TO work or not to work is the conundrum facing most women with children. My elder daughter, the mother of my two small grandsons, works part time and is lucky enough to have the other grandmother who minds her two small boys, otherwise she wouldn’t really be able to afford to work. She’d be paying more for childcare than she earned, which, to make it even more complicated, would probably be necessary in the long run: when women are out of the workforce — or the rat race, however you see it — for some time, it’s a struggle to get back in.
She’d love to have six children, but probably will never afford to do so; married parents with children, it seems to me, are financially worse off than they’ve ever been. Of course the very rich can afford to have as many as they like and the very poor go on having them anyway, but the middle classes can’t really have more than two if they want to maintain some sort of quality of lifestyle.
A young colleague told me she couldn’t afford to take her children out to dinner; this, of course, is not the end of the world, but I see her point.
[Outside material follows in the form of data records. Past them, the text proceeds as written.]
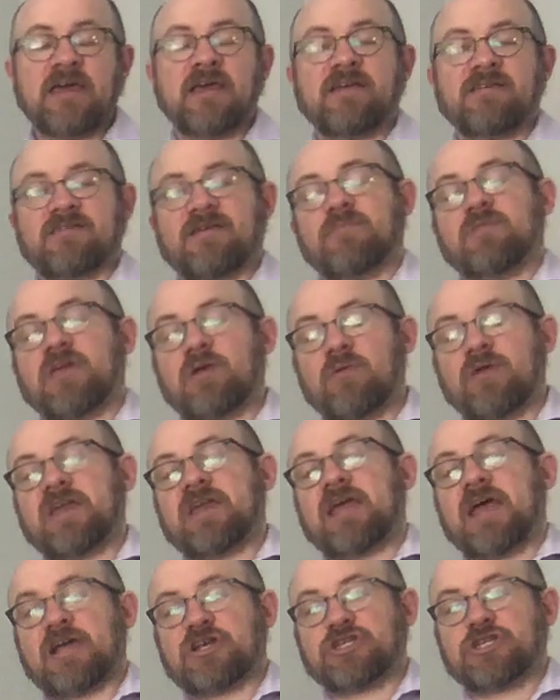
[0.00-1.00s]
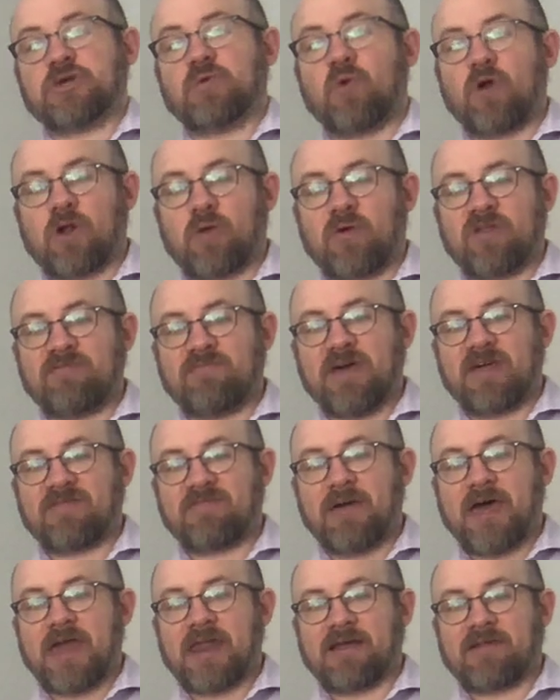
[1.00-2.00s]
something we can actually work with
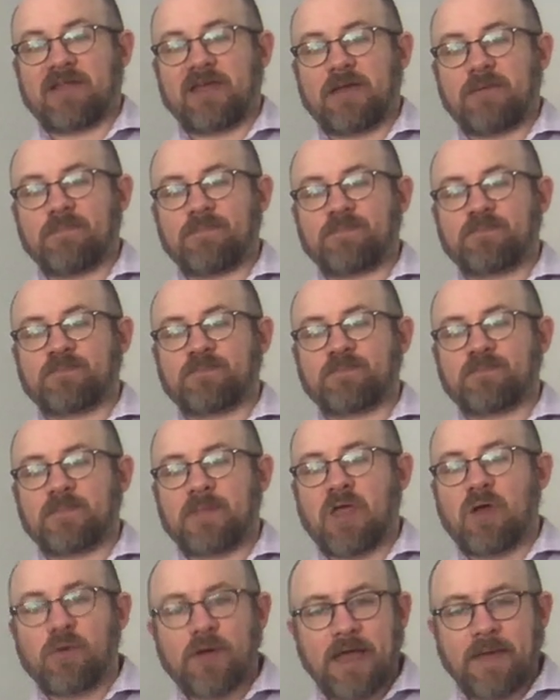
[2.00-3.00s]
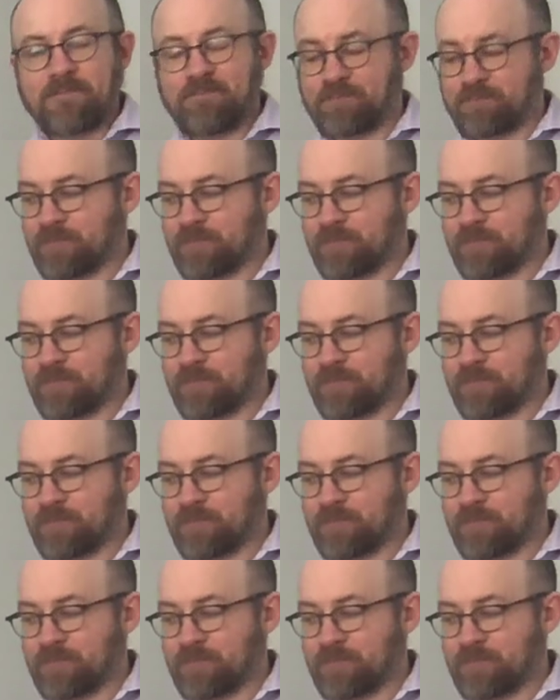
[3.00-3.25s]
mathematically. Okay?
I do not, however, see the point of the Aboriginal woman in the Kimberley, who recently said her children’s school uniforms were filthy because her washing machine had broken down and the Government refused to replace it: hasn’t she heard of hand- washing?
I think it’s not such a bad idea to exclude small children from restaurants, although I’m sure my young colleague has very wellbehaved youngsters. ‘‘ Be seen and not heard’’ would be a good thing to bring back, but it won’t happen in my lifetime, or at least until I’m hoisted into waterproof pants.
Most married women with children do have jobs, which I think is a good thing, even if they are not full time. Often those who do work full time are in jobs they don’t really want and come home at night cranky and tired to an equally exhausted husband and latchkey children.
On the other hand, mothers who do have some sort of career have a better relationship with their children and husbands, and those who stay at home often resent the fact their men have another life and can forget about the household chores, school pick- ups and putdowns and the laundry the moment they walk out the door.
It was a sheer fluke I worked; I had every intention of staying at home, minding the babies, embroidering little smocks for them, playing bridge, perhaps, when they were older. But due to financial circumstances I was forced to work and in those days there was no such thing as a part- time job: it was nine- tofive or nothing. Sometimes it was hard and I probably took too many shortcuts in the mothering and domestic departments, but having a job more or less kept me solvent and out of mischief and I thank my lucky stars every day.